To summarize, when Gordon is at his best, you have an electrifying scorer raining long-but-covered jumpers down for 40 to 50 points, which may or may not be offset by the 40 to 50 points the person he is guarding will score.
When Gordon is anything other than that, you get a player who will feel compelled to derail the rhythm of any offense he is playing in so he can monopolize the basketball and attempt to shoot himself out of a slump.
With Gordon gone, the Bulls now have the option to either go small and start Kirk Hinrich, one of the best perimeter defenders in the game (and quite the scorer himself), or go bigger and start either Luol Deng or John Salmons (whichever doesn't start at small forward), both much better defensive options than Gordon.
On the surface one could argue that the Bulls will struggle to replace the offensive outputs in the games Gordon was lights out.

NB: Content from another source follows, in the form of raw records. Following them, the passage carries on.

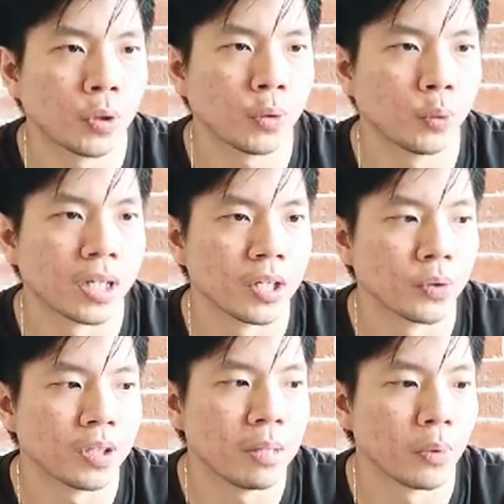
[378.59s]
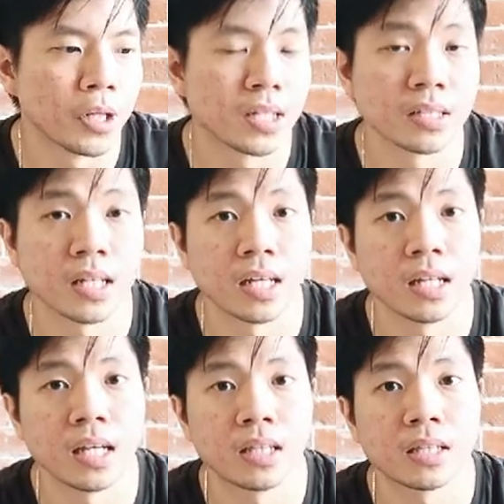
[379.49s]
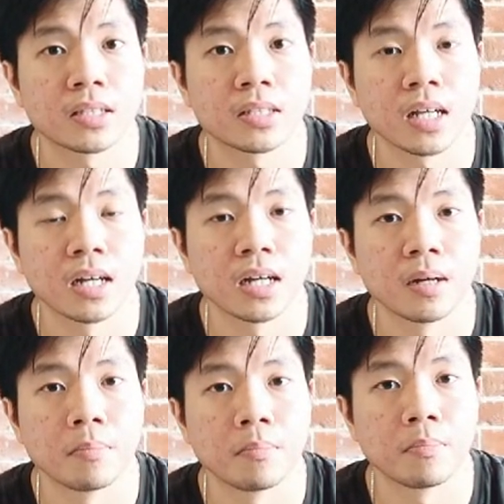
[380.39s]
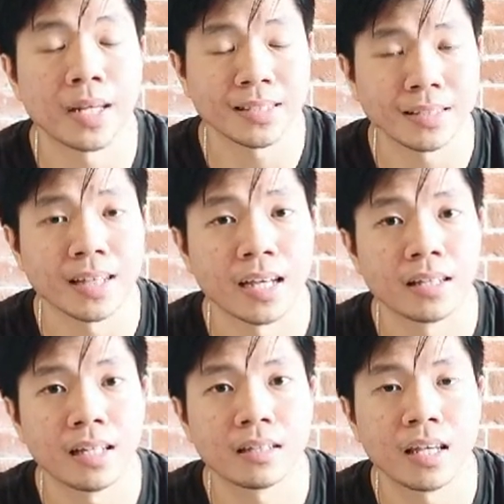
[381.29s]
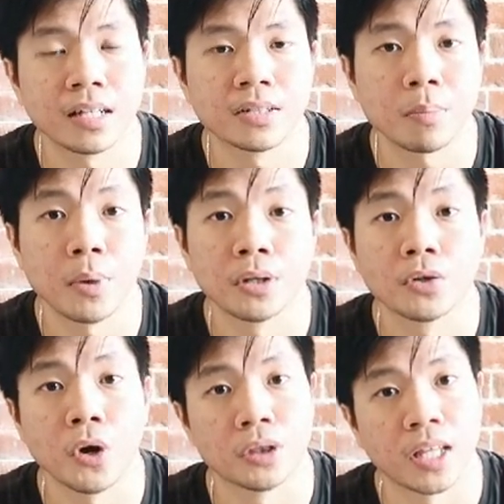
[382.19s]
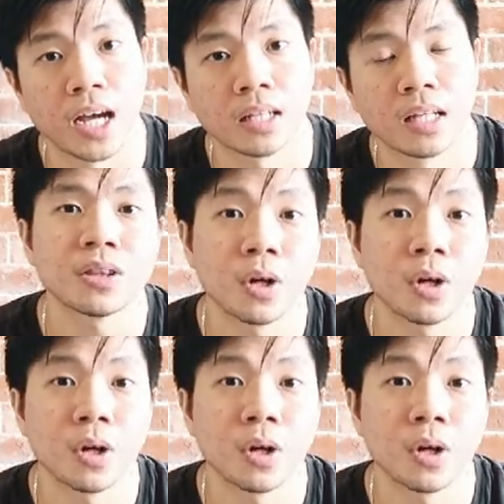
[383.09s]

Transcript: Unang-una, yung neem oil kasi, it's a uh, pesticide, it kills upon contact.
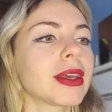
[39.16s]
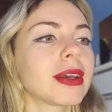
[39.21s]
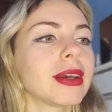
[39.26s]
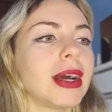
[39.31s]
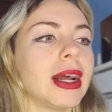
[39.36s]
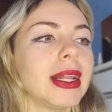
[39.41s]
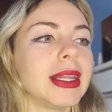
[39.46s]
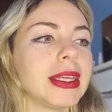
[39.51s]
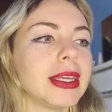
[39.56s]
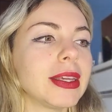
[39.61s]

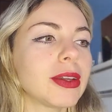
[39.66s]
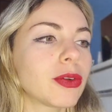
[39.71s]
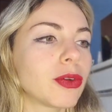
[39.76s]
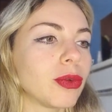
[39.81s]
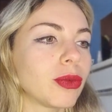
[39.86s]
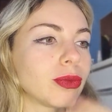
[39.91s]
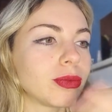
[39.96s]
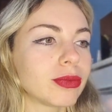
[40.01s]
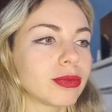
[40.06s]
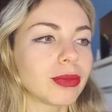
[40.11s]
ali com
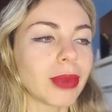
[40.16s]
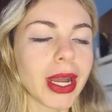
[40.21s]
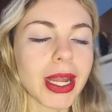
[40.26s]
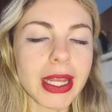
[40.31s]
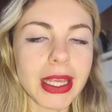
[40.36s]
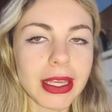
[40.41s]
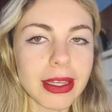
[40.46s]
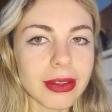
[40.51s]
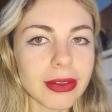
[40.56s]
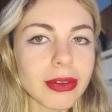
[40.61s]
o um
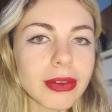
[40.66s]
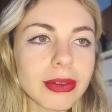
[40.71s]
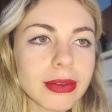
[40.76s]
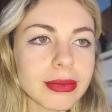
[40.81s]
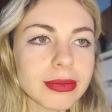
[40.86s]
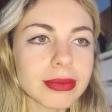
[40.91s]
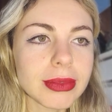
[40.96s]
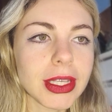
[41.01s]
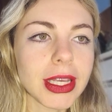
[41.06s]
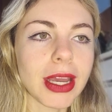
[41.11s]
marido,
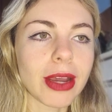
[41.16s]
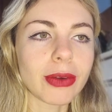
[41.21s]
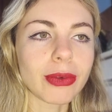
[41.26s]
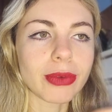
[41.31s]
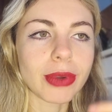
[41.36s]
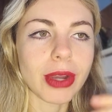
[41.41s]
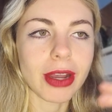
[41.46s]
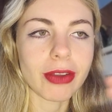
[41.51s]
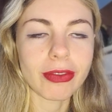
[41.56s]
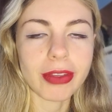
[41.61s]
que é
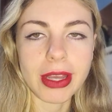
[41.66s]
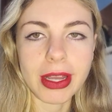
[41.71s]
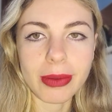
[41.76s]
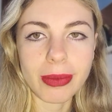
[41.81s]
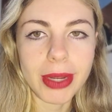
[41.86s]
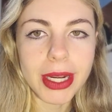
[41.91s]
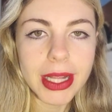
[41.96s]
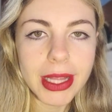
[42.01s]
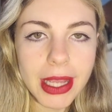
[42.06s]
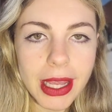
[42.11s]
o Javier
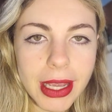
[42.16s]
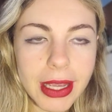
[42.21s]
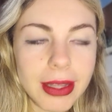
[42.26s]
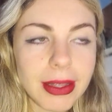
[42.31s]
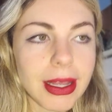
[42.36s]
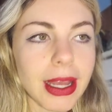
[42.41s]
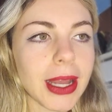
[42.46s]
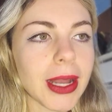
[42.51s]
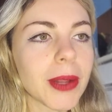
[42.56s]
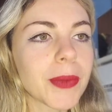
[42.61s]
Bardem,
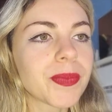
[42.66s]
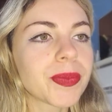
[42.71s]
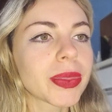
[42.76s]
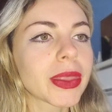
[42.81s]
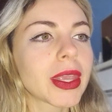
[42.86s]
né?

I would argue that Gordon's absence will allow other players like Tyrus Thomas, Joakim Noah, and rookie James Johnson far more scoring opportunities because the ball will swing around the court more freely. This will create those scoring opportunities that the young bigs can't necessarily create for themselves yet.
To re-cap, with the departure of Gordon, the perimeter defense has gotten remarkably better, and the offense, spearheaded by one of the most exciting young point guards to come through the NBA, will finally be allowed to flow freely.
Seems like a positive move to me, and it's not often you can say that after losing a top three draft pick to a division rival with absolutely no compensation.
It was fun while it lasted, Ben.
Have fun in Detroit, and we'll see you soon.